On the recording, Waide tells Maxx that he squeezed her throat to get her to let go of the knife.
“I thought that her muscles would relax when she went unconscious, and that I could gradually move the knife away and let her go and let her regain consciousness. But, that didn't happen,” Waide is heard saying.
Maxx Porter said he then punched Waide in the face after what he heard.
“I made sure that Maxx got at least one good shot in on his face before I grabbed him and pulled him off,” Maxx’s friend Eric Fey, who was also in park, told “20/20.” “ I want to jump and go after him myself, but I wanted him to rot more than that.”
Waide said he wanted to go home and prepare for his surrender to police, but Maxx Porter and Fey called 911 and forced Waide to get on the phone to tell the 911 operator that he was calling to confess to a murder.
“It was an amazing scenario that I'd never seen in 25 years of being a prosecutor, where a family member confronts a suspect and essentially gets a confession out of the suspect,” Adams County District Attorney Dave Young told “20/20.”
By this point, police were already suspicious that Waide was responsible for Lea Porter’s disappearance. They had previously brought him for questioning once, and Waide had admitted Lea was with him at his apartment the night before she disappeared.

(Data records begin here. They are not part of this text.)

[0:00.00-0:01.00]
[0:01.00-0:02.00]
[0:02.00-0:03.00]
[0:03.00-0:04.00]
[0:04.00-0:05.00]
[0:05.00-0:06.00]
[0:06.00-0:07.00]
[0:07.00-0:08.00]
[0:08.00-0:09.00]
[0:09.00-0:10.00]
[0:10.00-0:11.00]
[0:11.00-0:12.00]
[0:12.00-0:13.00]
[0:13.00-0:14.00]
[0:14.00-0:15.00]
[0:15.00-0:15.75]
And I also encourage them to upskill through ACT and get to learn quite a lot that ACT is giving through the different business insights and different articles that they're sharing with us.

But police said at that time they didn’t have enough evidence to charge him so he was released.
Not willing to wait for authorities, Maxx Porter set a trap for Waide to get him to confess.
Unbeknownst to Waide or Maxx Porter and his friends, police surveillance units had been watching Waide since after his first interrogation with police. They had even followed him to his school, where Waide was majoring in criminal justice.
“If you want to learn how to clean up a crime scene, some of the challenges police have in making sure that all the evidence is acquired -- these are things they’re learning,” Waide’s criminal justice professor Robert Wells told “20/20.”
Police had been tracking Waide when Maxx Porter made Waide talk to the 911 operator. After Waide confessed, police moved in immediately to arrest him.
In the interrogation room again, this time with a lawyer present, Waide stood by his story that Lea Porter had come at him with a knife and he had killed her in self-defense, but Waide admitted to detectives that he took steps to hide her body.
“I re-clothed her and I placed her on the bed while I started off gathering her belongings from where they were in the living room and bringing them into my bedroom,” Waide told police during the interrogation.
Waide said he forced Lea’s body into a duffle bag and then left it in a dumpster outside of his apartment. The dumpster’s contents had already been taken to a landfill by the time Waide admitted this to police.
“His efforts to clean and purge the crime scene -- those are things he could have learned right there in my class,” said Wells.
Authorities had searched a landfill for 40 consecutive days but did not find Lea Porter’s body. But they did find a pillowcase containing her cell phone, wallet, ID and her clothes. Although authorities don’t believe Waide’s self-defense story, they were hesitant to take the case to jury without a body.
"We need a body," said Westminster Police Det. Matt Calhoon. "There are very few solved no-body homicides."
Instead, prosecutors offered Waide a plea deal of second degree murder in return for information about where her body is. He accepted and was sentenced to 48 years in prison. He maintained that he put the body in dumpster.
“We could not go to a judge and say, ‘We can prove that this man's lying to us. We want you to reject this plea bargain.’ There's no way we can prove that. Now, if the body's found somewhere else, we can certainly come back and say, ‘Wait in minute, we had a plea bargain. He lied obviously, because the body was found in a different location,’” Young said.
Waide, now 26, is serving his sentence at Sterling Correctional Facility, where he will be released from prison in 2062.
Lea Porter’s family doesn’t believe Waide and remains determined to find her body.
“I want to do it for her,” Maxx Porter said. “She doesn’t deserve to be just tossed away like a piece of trash.”